**EXERCISE AIM**
The expected response is an exact repetition of every record, with images excluded.

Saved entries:

● ● ● ● ●

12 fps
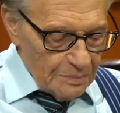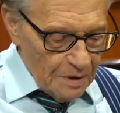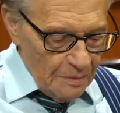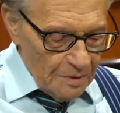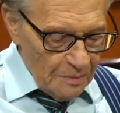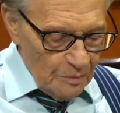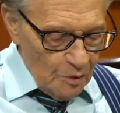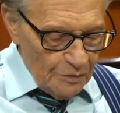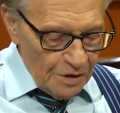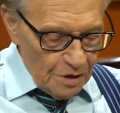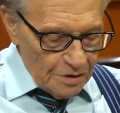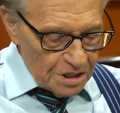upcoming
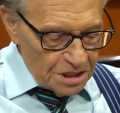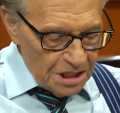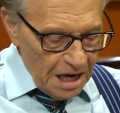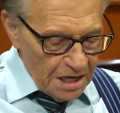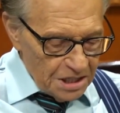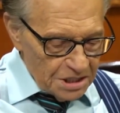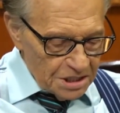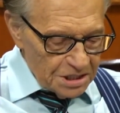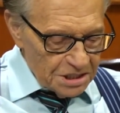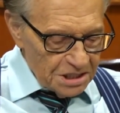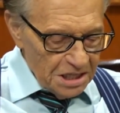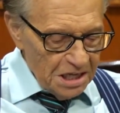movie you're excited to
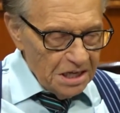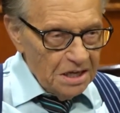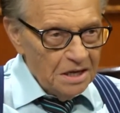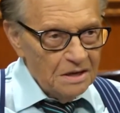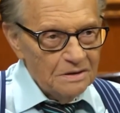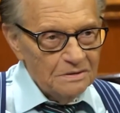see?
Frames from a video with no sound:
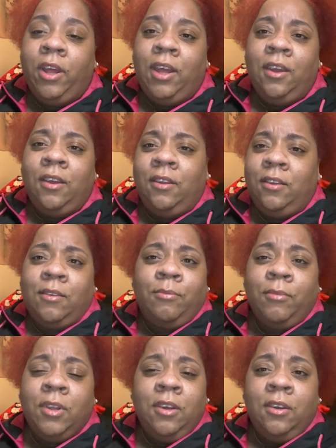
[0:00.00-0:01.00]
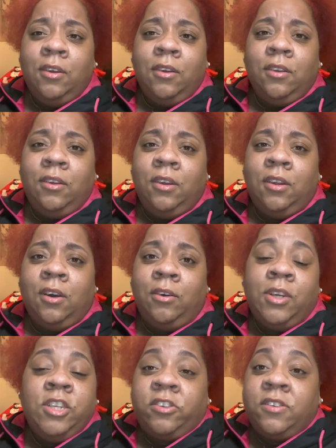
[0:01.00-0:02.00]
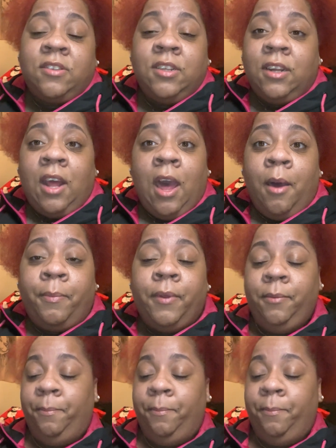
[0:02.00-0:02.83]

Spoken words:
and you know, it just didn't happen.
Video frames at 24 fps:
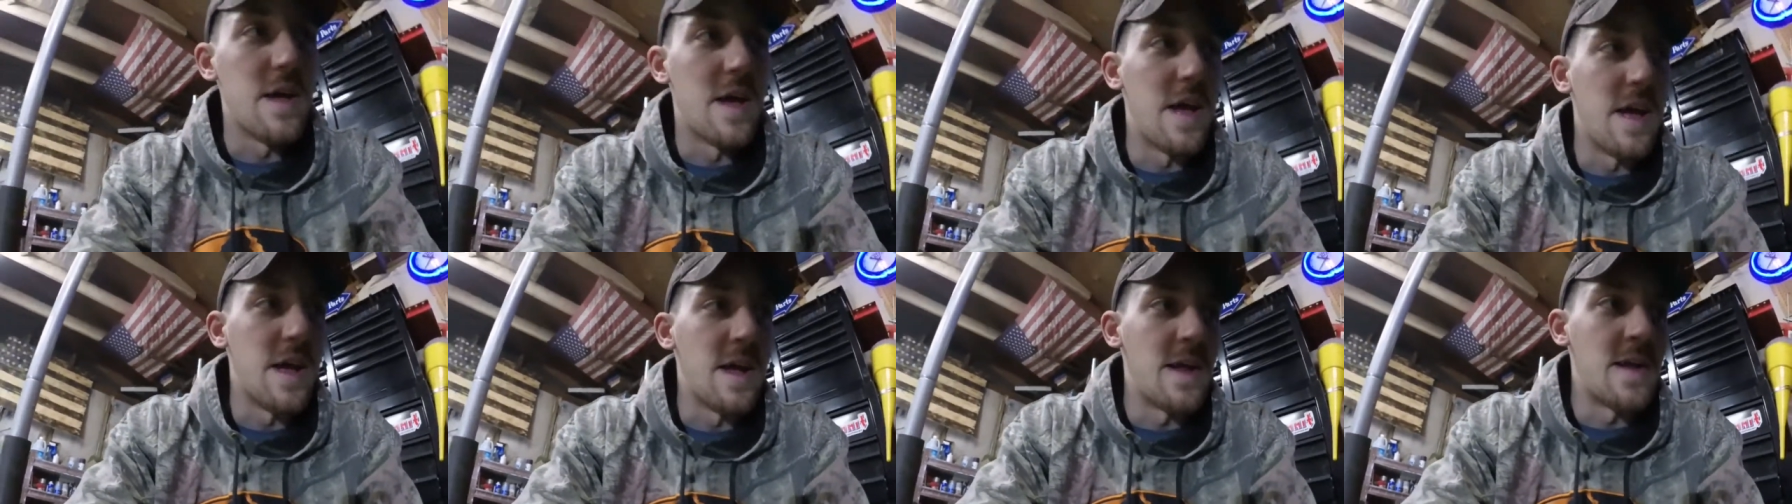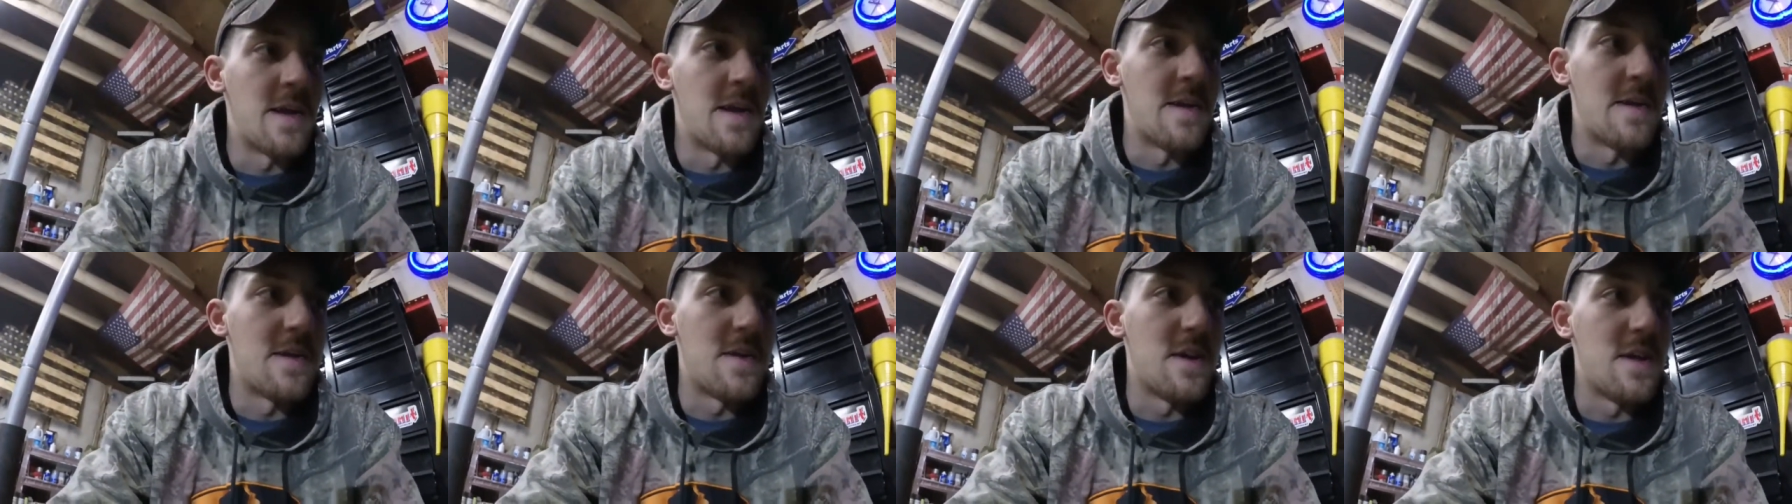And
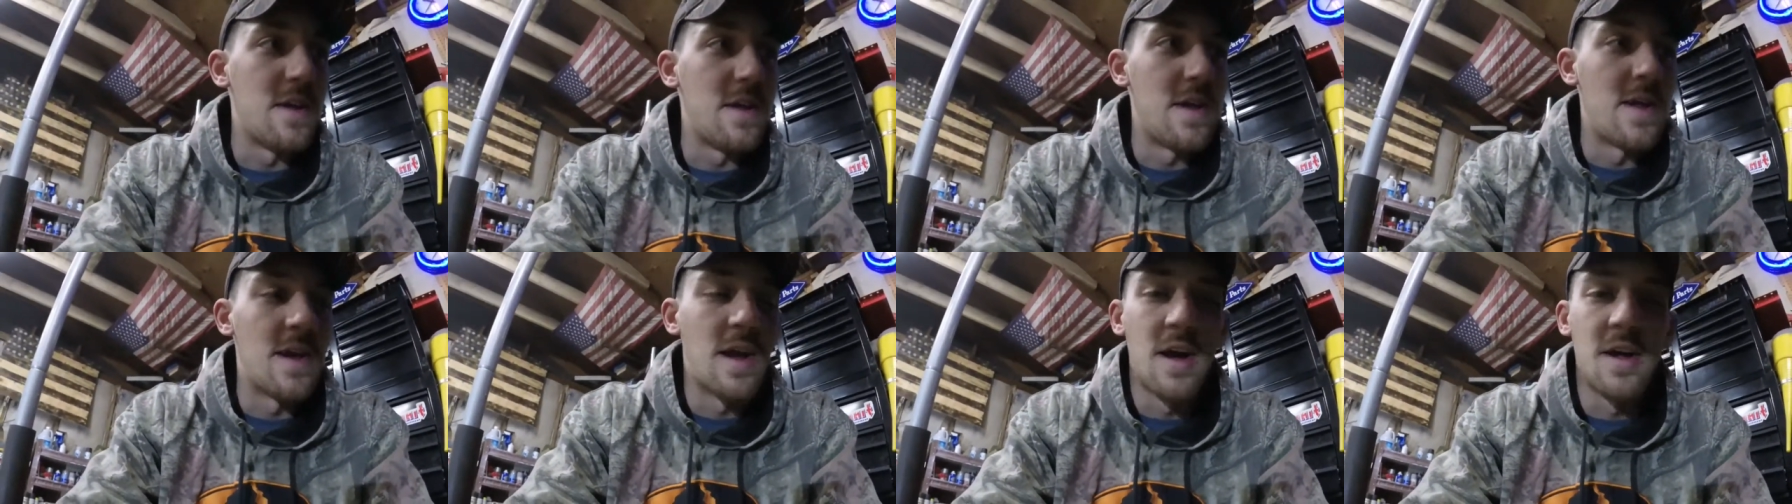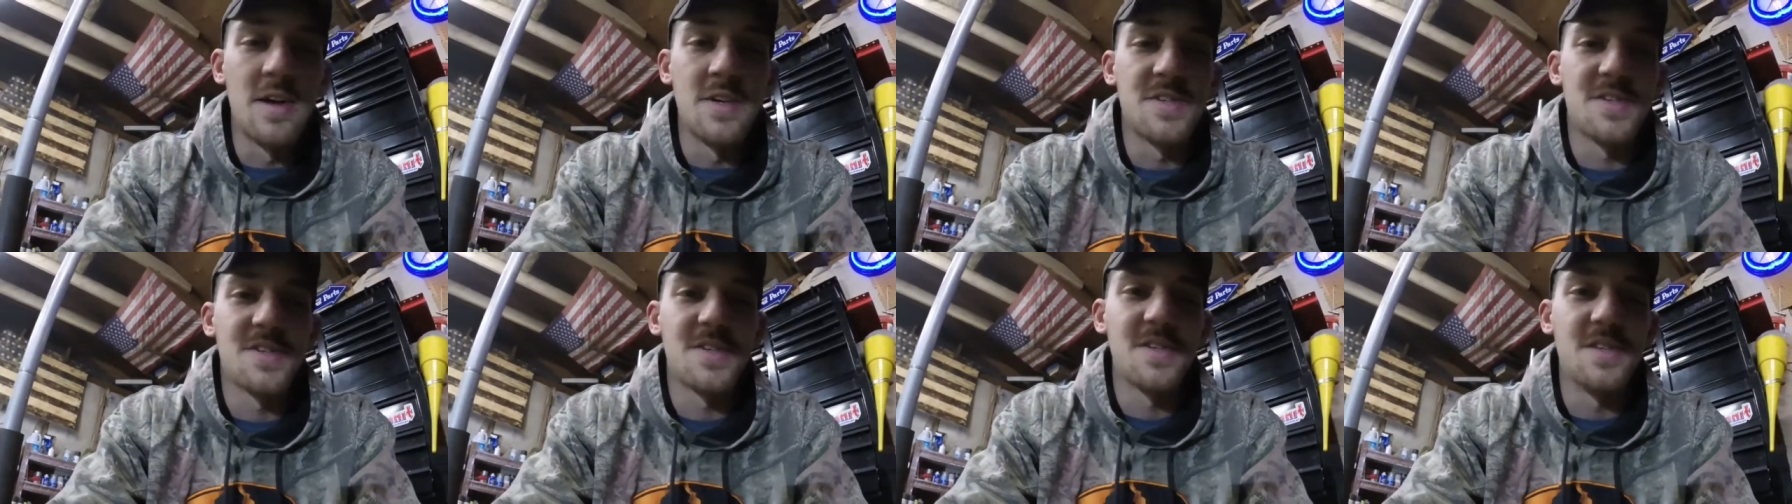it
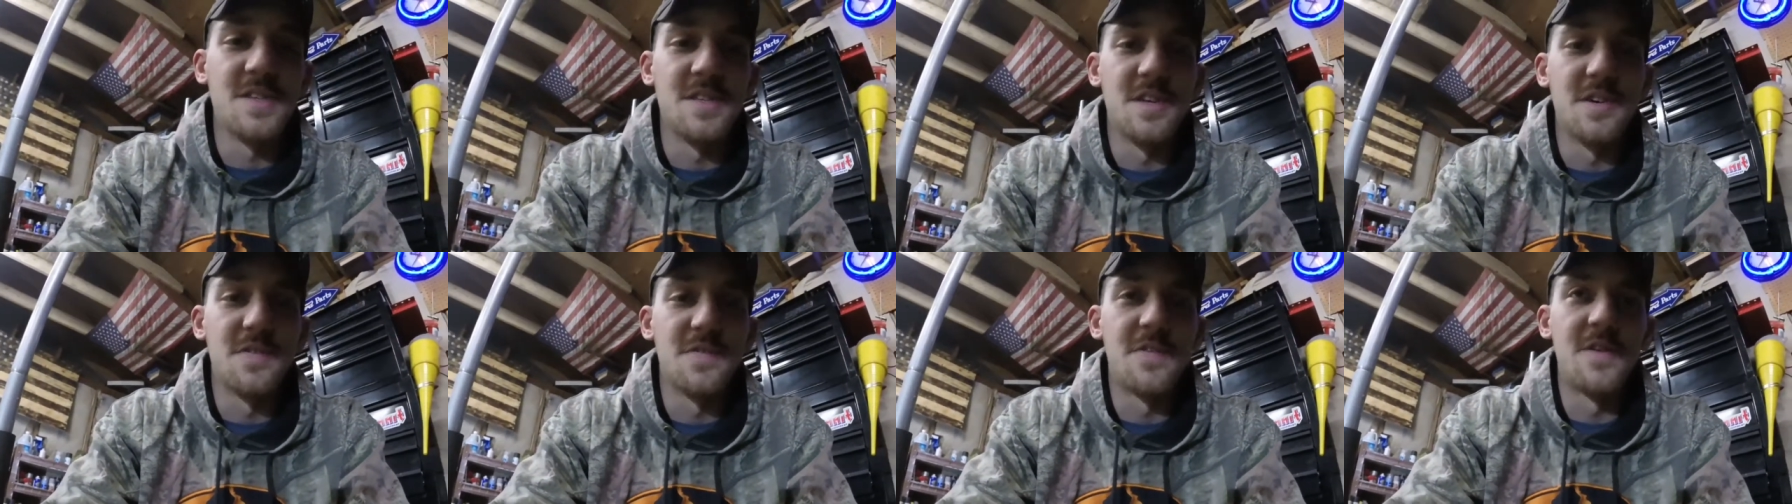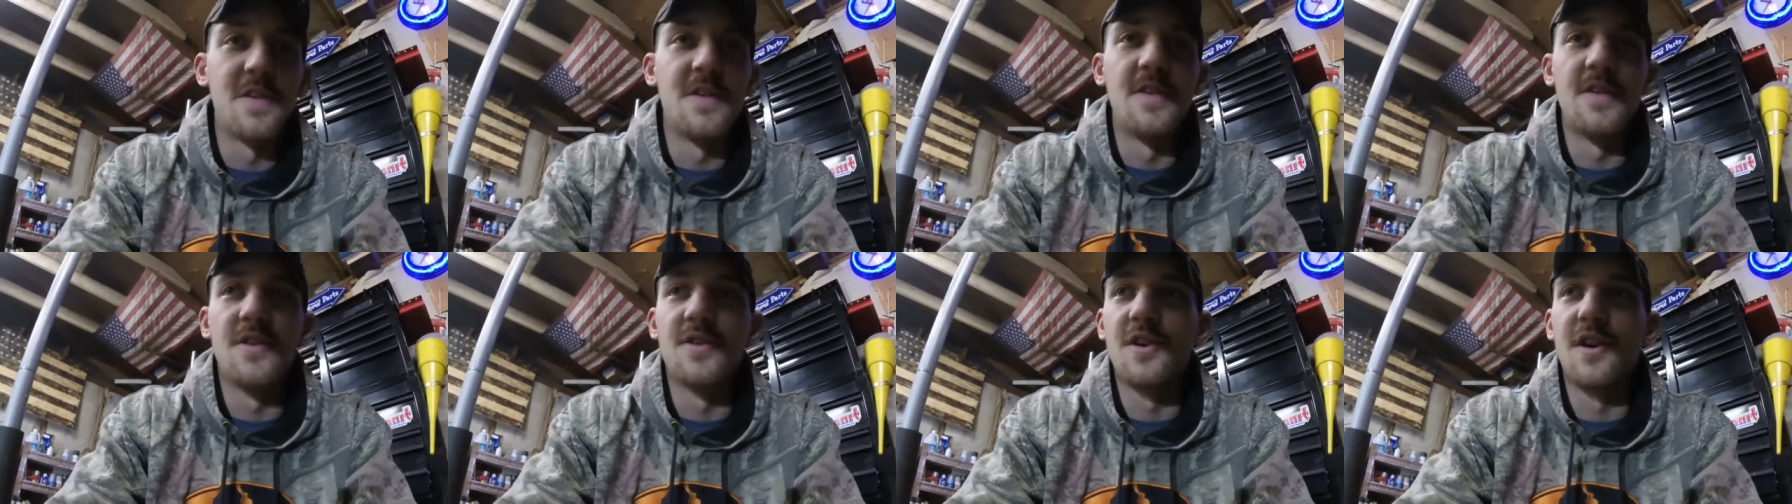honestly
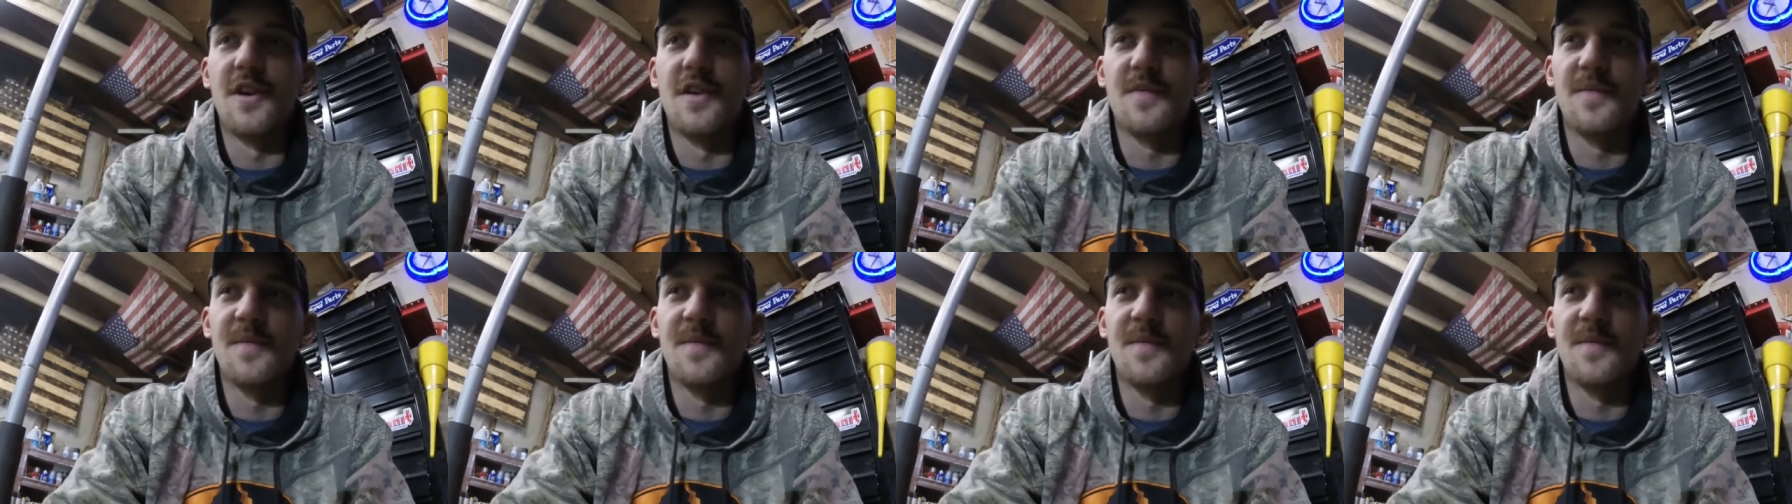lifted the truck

● ● ● ● ●

**PROBLEM SOLUTION**
12 fps
upcoming
movie you're excited to
see?
Frames from a video with no sound:
[0:00.00-0:01.00]
[0:01.00-0:02.00]
[0:02.00-0:02.83]

Spoken words:
and you know, it just didn't happen.
Video frames at 24 fps:
And
it
honestly
lifted the truck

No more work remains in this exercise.